| TASK GOAL |
The output has to be the full set of records, reproduced exactly, minus any picture.

# # #

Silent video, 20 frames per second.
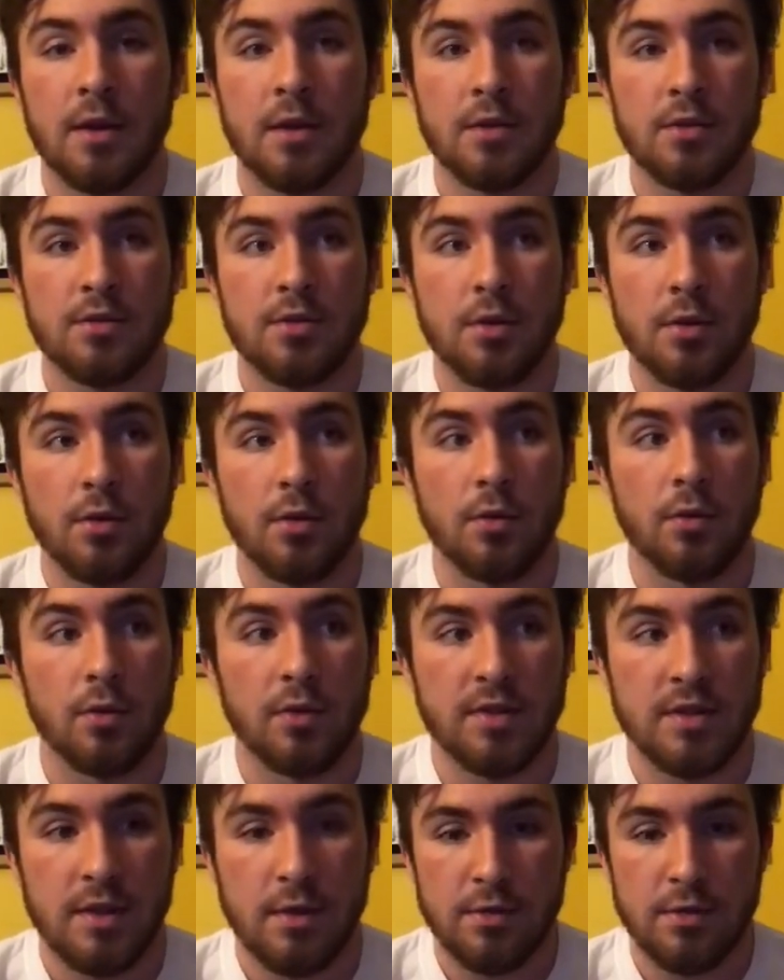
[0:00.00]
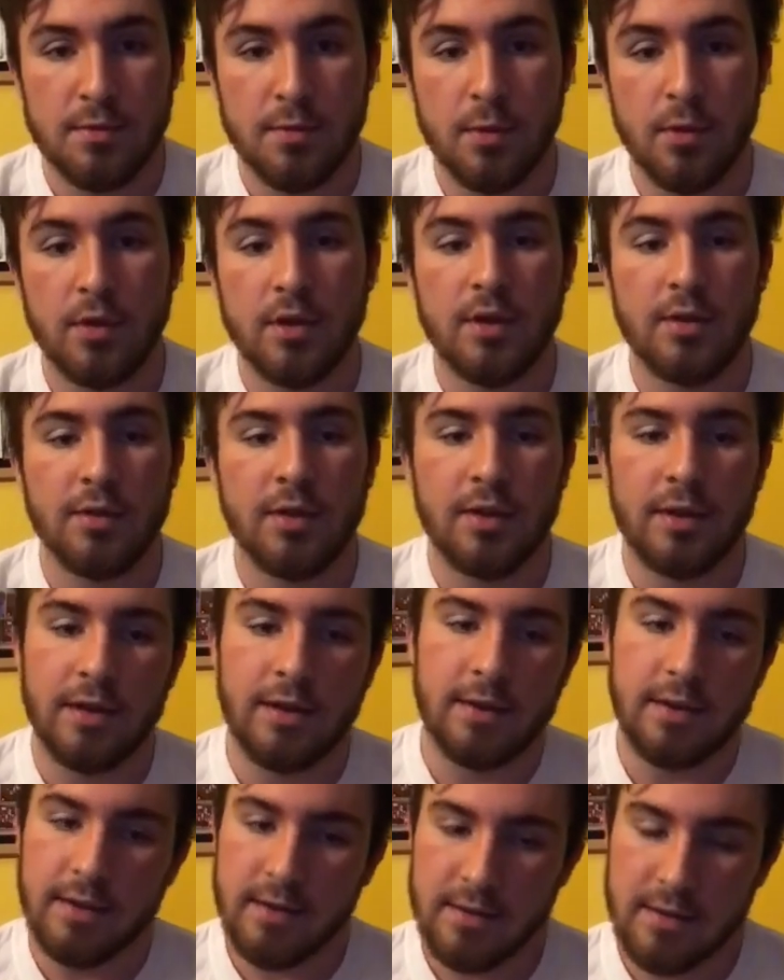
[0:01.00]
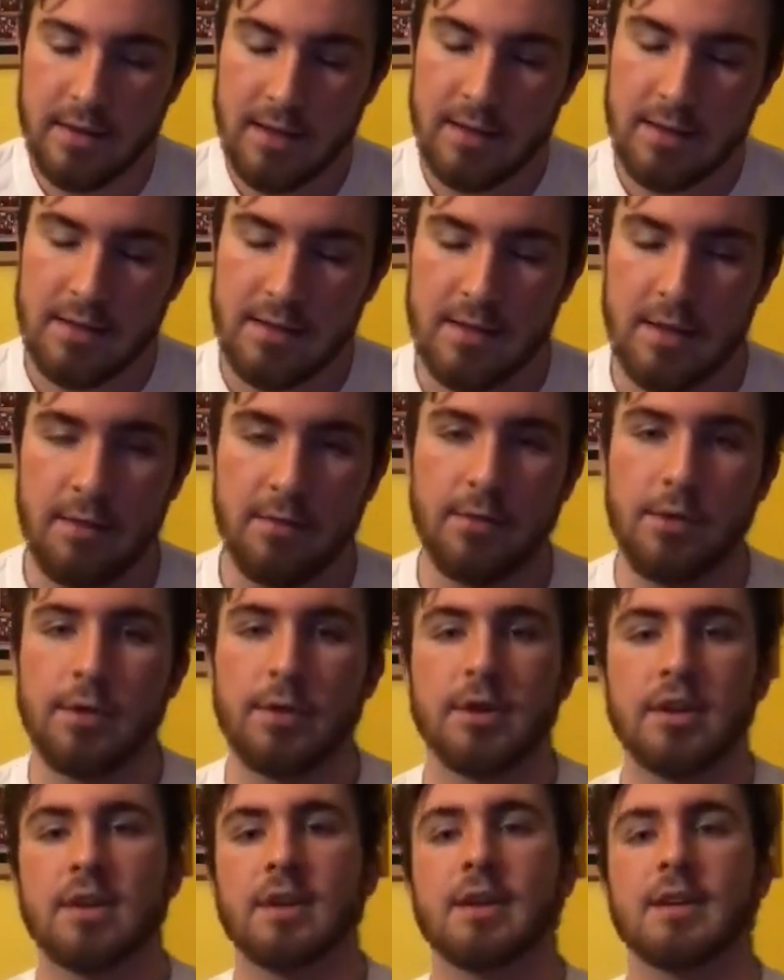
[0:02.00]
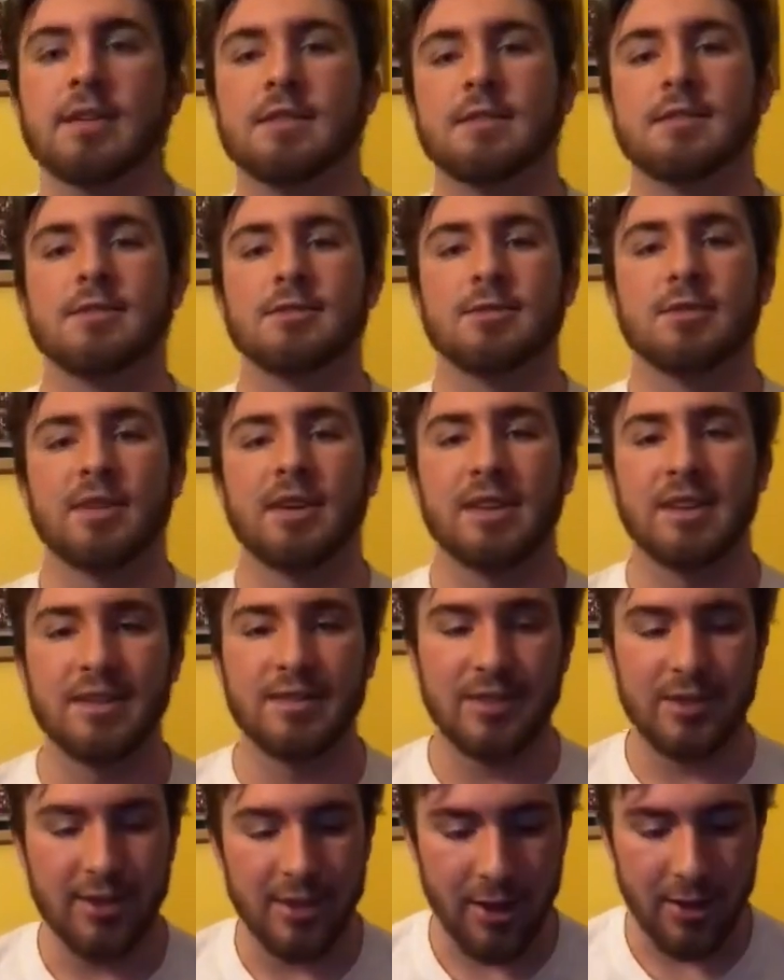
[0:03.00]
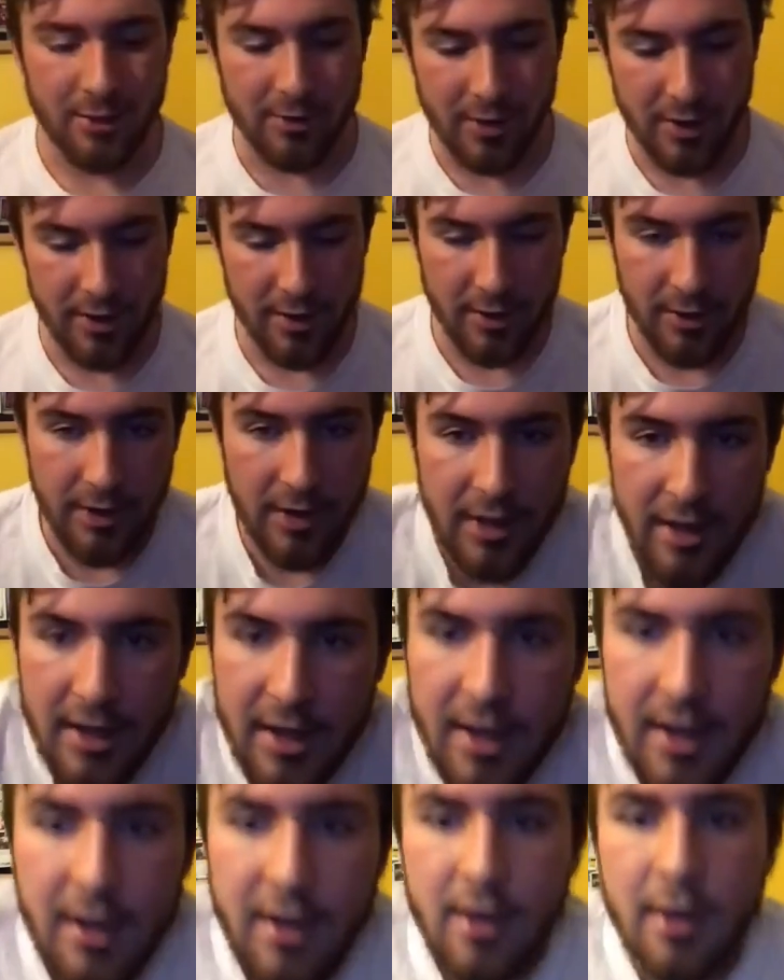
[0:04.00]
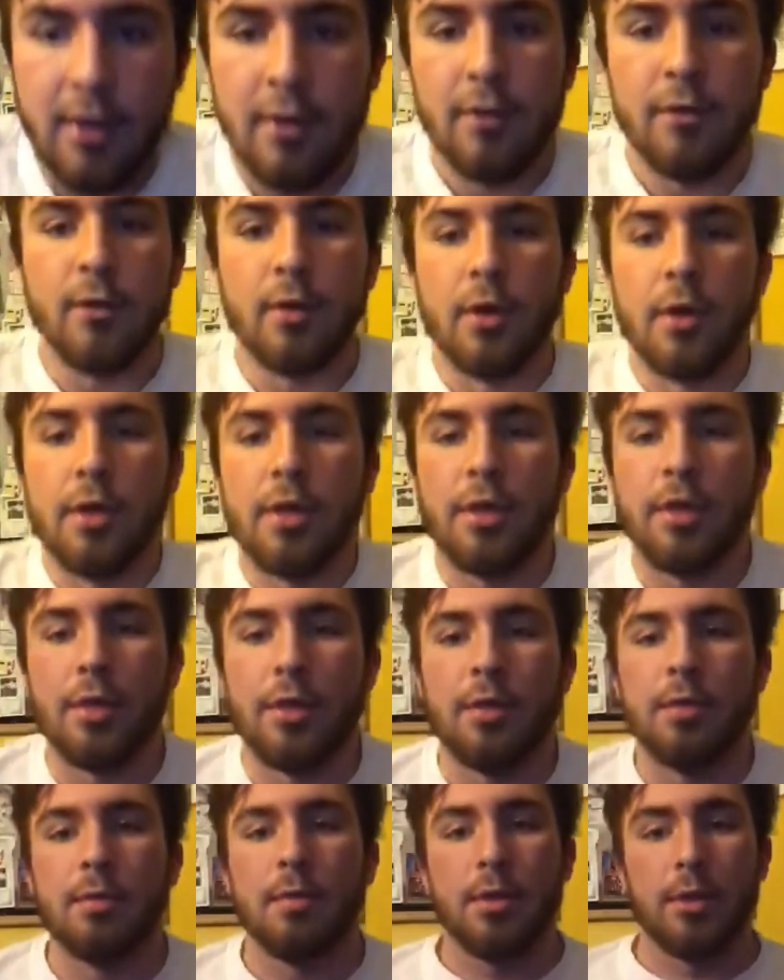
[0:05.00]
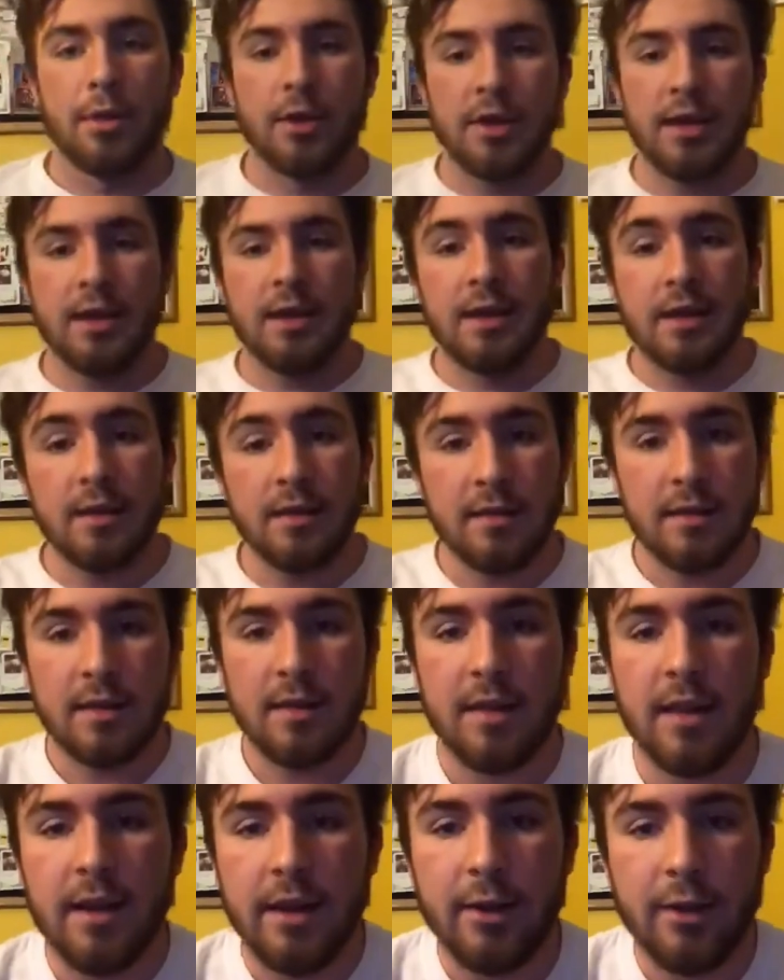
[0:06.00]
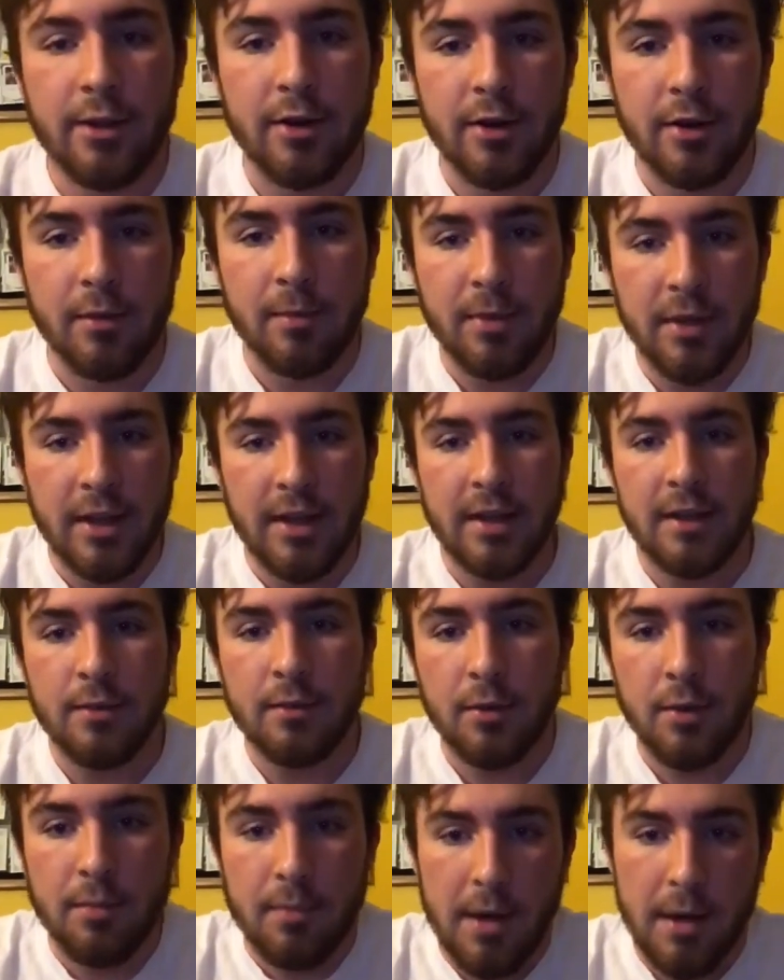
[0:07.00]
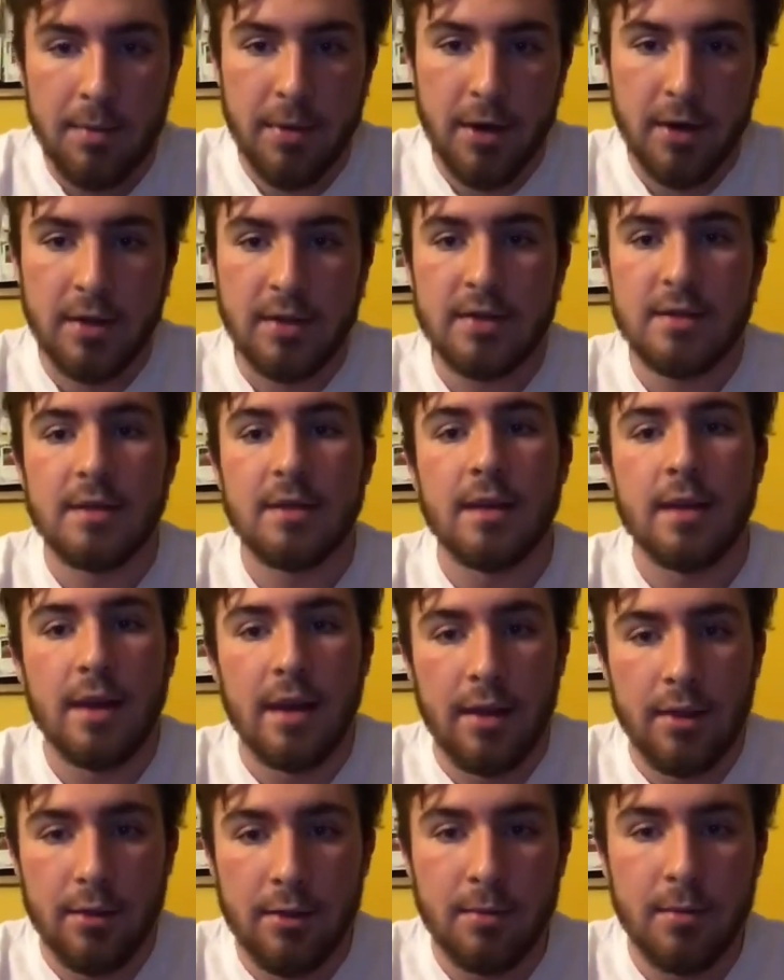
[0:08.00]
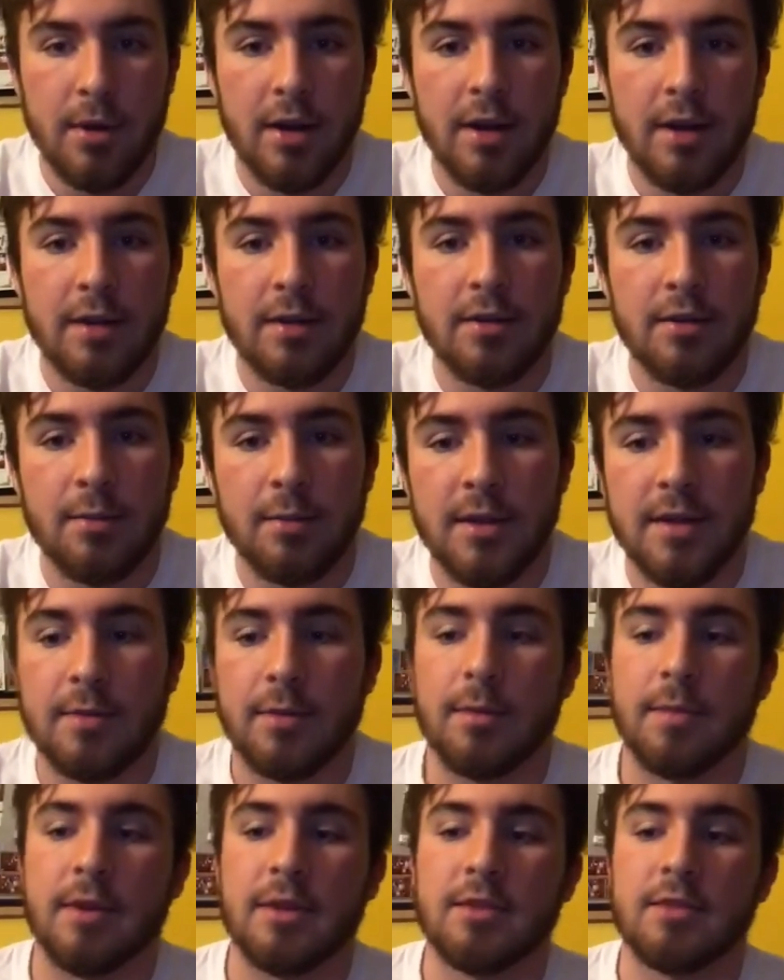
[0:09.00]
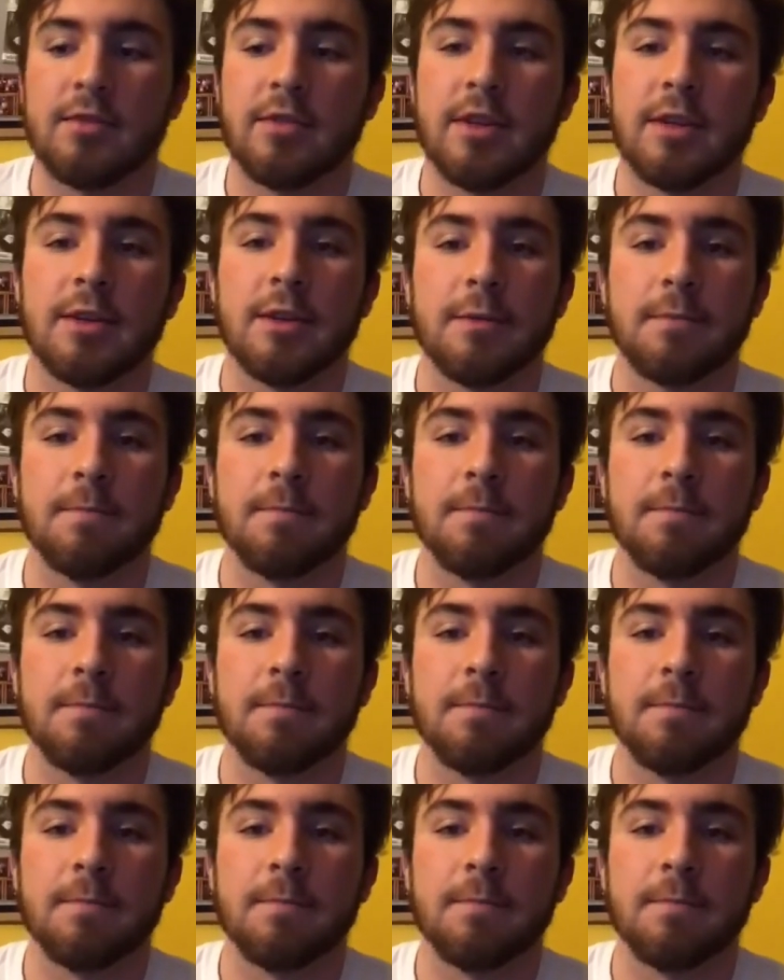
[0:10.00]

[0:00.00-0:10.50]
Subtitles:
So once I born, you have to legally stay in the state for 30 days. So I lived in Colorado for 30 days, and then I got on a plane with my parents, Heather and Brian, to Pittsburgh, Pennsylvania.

# # #

| RESPONSE AREA |
Silent video, 20 frames per second.
[0:00.00]
[0:01.00]
[0:02.00]
[0:03.00]
[0:04.00]
[0:05.00]
[0:06.00]
[0:07.00]
[0:08.00]
[0:09.00]
[0:10.00]

[0:00.00-0:10.50]
Subtitles:
So once I born, you have to legally stay in the state for 30 days. So I lived in Colorado for 30 days, and then I got on a plane with my parents, Heather and Brian, to Pittsburgh, Pennsylvania.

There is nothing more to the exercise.